Perpisahan itu terjadi bermula ketika ayah yang selalu mengundur waktu untuk datang ke rumah orang tua nata untuk melamar, padahal tanggal telah ditetapkan, mahar telah dibuat, cincin telah dipesan, tempat acara, pakaian, dan make up telah dibooking. Ayah beralasan ingin membuat acara syukuran di rumah dengan tujuan agar keluarga tidak menganggapnya tidak mengurus anak, aku sedikit memaksa ayah untuk memberi kepastian kapan untuk datang melamar, jika masih menunda aku ingin melanjutkan pengurusan pernikahan kami yang kira-kira telah mencapai 60%, costum prewedding telah datang, bahkan kami telah melatih pose berfoto, temanku telah beberapa kali menanyakan kapan rencana pengambilan foto akan dilaksanakan. Dan semua rencana itu hancur berantakan ketika aku mengetahui bahwa ayah menggunakan uang sisa untuk biaya lamaran yang berjumlah Rp. 20.000.000 yang kutitipkan padanya untuk kepentingan pribadi dan urusan rumah. 

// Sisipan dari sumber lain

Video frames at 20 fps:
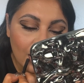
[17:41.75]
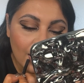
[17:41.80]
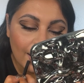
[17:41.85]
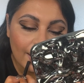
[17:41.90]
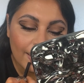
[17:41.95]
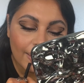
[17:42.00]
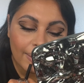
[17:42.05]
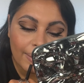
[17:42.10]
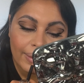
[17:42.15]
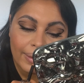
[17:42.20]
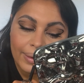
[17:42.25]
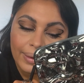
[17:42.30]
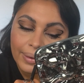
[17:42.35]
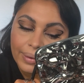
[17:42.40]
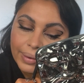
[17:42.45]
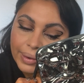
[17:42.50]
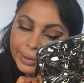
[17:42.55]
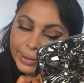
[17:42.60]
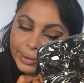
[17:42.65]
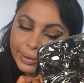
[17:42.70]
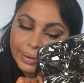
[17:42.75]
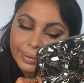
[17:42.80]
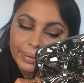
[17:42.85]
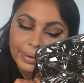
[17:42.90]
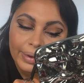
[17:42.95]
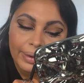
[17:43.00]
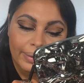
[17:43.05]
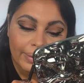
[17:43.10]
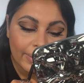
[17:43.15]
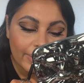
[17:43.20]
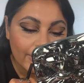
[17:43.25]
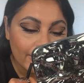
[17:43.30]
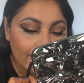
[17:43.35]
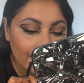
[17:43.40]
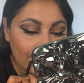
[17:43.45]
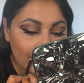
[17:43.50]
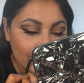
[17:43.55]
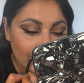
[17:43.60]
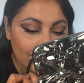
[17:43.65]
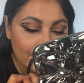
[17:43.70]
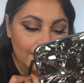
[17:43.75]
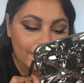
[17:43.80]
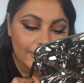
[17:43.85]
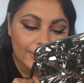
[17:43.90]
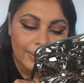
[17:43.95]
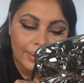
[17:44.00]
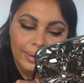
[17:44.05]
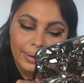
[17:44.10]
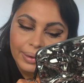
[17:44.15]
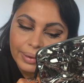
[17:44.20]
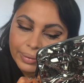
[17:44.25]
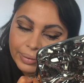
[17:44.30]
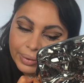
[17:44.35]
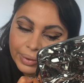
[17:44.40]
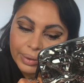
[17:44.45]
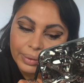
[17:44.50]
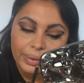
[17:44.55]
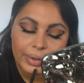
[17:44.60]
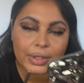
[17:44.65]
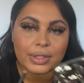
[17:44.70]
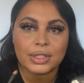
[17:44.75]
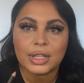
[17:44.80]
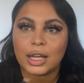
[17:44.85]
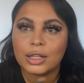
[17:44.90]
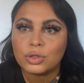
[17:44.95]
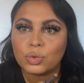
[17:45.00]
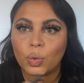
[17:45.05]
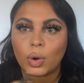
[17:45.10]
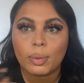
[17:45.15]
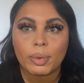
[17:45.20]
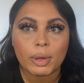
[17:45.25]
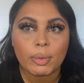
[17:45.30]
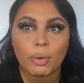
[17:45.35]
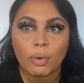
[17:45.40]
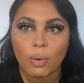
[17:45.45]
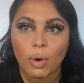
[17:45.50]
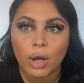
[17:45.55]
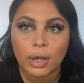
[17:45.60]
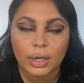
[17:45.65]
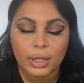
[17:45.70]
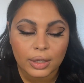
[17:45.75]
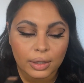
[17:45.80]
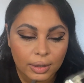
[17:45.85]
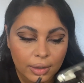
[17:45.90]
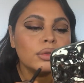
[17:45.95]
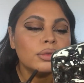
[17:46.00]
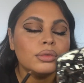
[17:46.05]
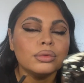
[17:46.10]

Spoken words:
It's the reason why your makeup's not lasting as long anymore, because that's what people wanted.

Dengan kepala yang sakit, seolah akan pecah, memikirkan apa yang akan terjadi ke depan, aku memberanikan diri untuk menyampaikan perihal kejadian tersebut pada nata dan kedua orangtuanya. 

Nata tampak kaget juga, ia tidak habis pikir hal tersebut akan terjadi mengingat tenggat waktu pelaksanaan pernikahan kami sebentar lagi, aku berupaya untuk mencari pinjaman untuk menebus uang kekurangan tersebut, tetapi semua daya upaya yang telah kulakukan tidak berhasil dan aku tidak memperoleh uang pinjaman hingga batas waktu tersebut, aku frustasi karena nata juga mulai menyerah ia berkata mungkin ada hikmah atas kejadian ini semua, mungkin kita memang bukan jodoh, tapi ia tidak membenciku dan masih ingin hubungan pertemanan kami tetap terjaga. 

Aku yang masih mencintainya mencoba meminta waktu hingga November untuk menikah, tetapi ia mendapat pekerjaan di luar kota sehingga kami terpaksa harus LDR, aku takut kehilangannya dan menuntut agar ia mau meresmikan status kami berpacaran, tetapi ia tidak mau, komunikasi kamipun semakin tidak baik, ia semakin jauh, sering marah, bahkan ia sempat berkata ada seseorang yang menarik perhatiannya di tempat ia bekerja. 

Aku sadar nata telah benar-benar menyerah atas hubungan kami, tapi bagaimana dengan aku yang masih ingin bertahan dan memperjuangkannya, terlebih sepertinya ia kecewa karena ayahku sampai dengan saat ini tak jua datang meminta maaf kepada orangtuanya atas apa yang telah terjadi, malah seolah tidak terjadi apa-apa. Sampai akhirnya kami bertengkar dan kesepakatan kami berakhir, ia tidak ingin melanjutkan rencana pernikahan di November, ia memilih untuk fokus bekerja, mungkin alasannya saja mungkin ia telah memiliki pacar disana, entahlah, yang aku tau aku terluka…aku akan sembuh seiring berjalannya waktu dan akan kubuktikan aku akan mendapatkan penggantinya yang lebih baik daripada ia, aku memiliki banyak teman cantik dengan tubuh sexy, beberapa perawat dan beberapa lagi kenalanku di luar fakultas teknik. Banyak yang menyebutku baby face aku tidak akan khawatir untuk masalah perempuan, pergaulanku pun luas, namun aku tetap menotice kesimpulan penting dari kejadian ini yang pertama adalah aku tidak akan menitipkan uang lagi kepada ayahku, meskipun aku tahu aku tidak akan ada di dunia ini jika bukan karena ayah, tapi bagaimanapun impianku untuk menikah telah hancur juga karena ayah. Aku memaafkannya dan tetap mengingat hal itu dengan baik, pelajaran kedua yang kuambil dalam hidupku yaitu memapankan diri agar bisa menikah dengan orang yang kuinginkan bisa bersaing dengan lelaki berada itu.

Terima kasih untuk wanita yang tidak pernah menganggapku kekasihnya, yang pergi meninggalkanku, banyak kebaikan dan keburukan pula yang ia beri padaku, bahagialah disana meski bukan denganku, dan jangan lupa untuk menjaga kesehatanmu.
“Aku kembali mengingat perkataanmu bahwa kau tidak percaya dengan sesuatu yang mustahil, itu berbanding terbalik denganku yang selalu percaya tidak ada yang tidak mungkin, tapi berkatmu aku jadi memahami untuk apa berusaha membuatmu percaya tentang keajaiban bahkan ketika kamu tidak bisa mempercayai hatiku, hatiku yang pada waktu itu hanya mencintaimu”.